▶ [What this task involves] For this exercise, an exact copy is needed of only the lines from the one containing "[1:05.73-1:06.63]" through the end of the data, with pictures left out.

▶ [Data to process]
══════════
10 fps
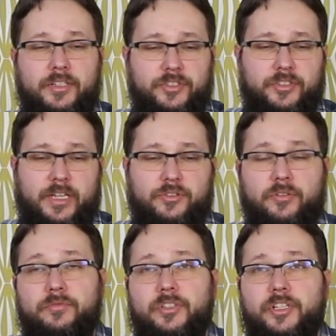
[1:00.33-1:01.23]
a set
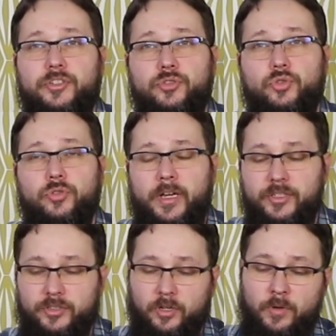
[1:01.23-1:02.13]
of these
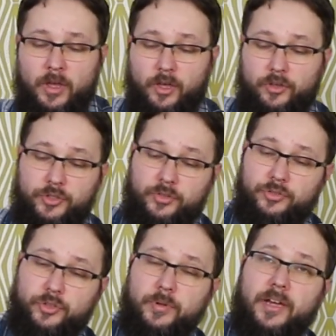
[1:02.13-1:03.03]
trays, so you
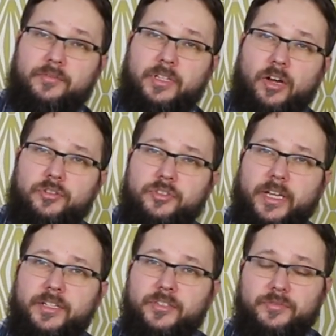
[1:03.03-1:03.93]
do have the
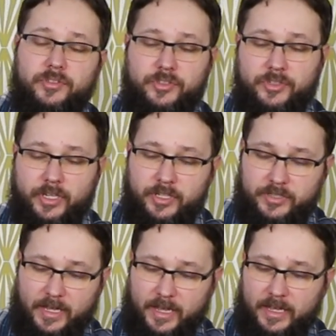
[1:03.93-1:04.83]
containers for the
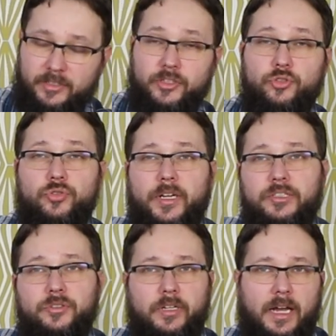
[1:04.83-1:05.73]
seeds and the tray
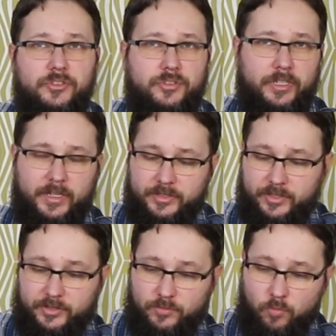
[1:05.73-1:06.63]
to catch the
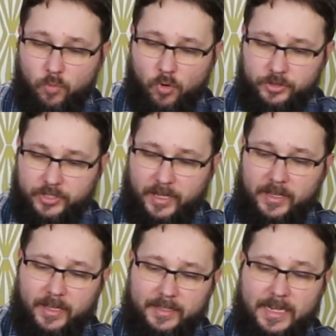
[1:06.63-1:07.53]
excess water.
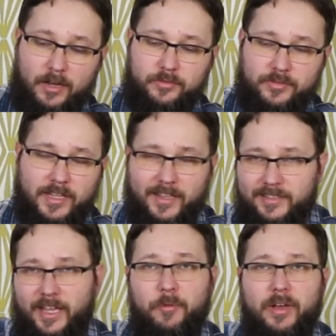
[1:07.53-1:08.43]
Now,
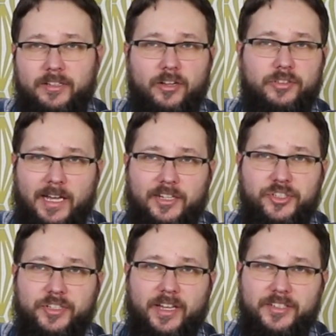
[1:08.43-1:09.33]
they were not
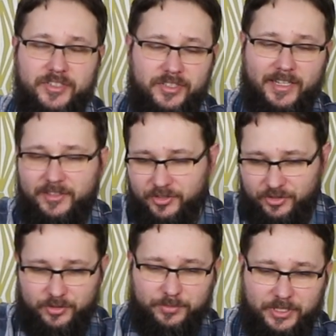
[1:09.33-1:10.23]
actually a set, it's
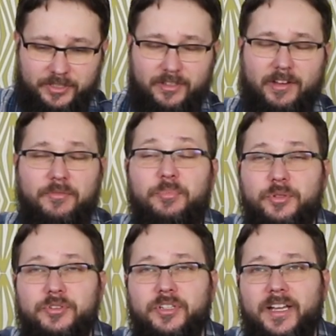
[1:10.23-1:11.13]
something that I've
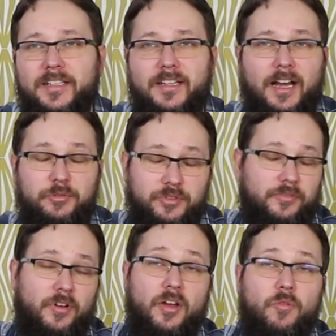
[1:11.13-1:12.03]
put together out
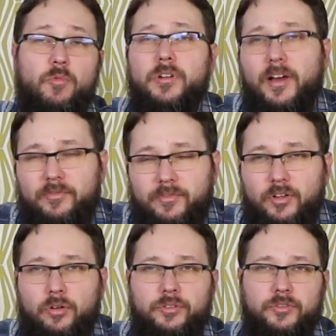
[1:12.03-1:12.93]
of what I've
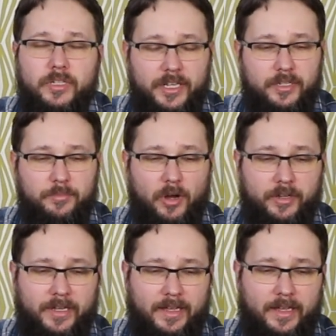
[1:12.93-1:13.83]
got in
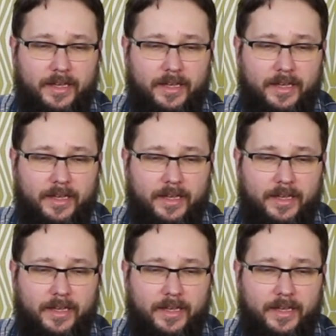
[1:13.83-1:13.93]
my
══════════
▶ [Solution for this problem]
[1:05.73-1:06.63]
to catch the
[1:06.63-1:07.53]
excess water.
[1:07.53-1:08.43]
Now,
[1:08.43-1:09.33]
they were not
[1:09.33-1:10.23]
actually a set, it's
[1:10.23-1:11.13]
something that I've
[1:11.13-1:12.03]
put together out
[1:12.03-1:12.93]
of what I've
[1:12.93-1:13.83]
got in
[1:13.83-1:13.93]
my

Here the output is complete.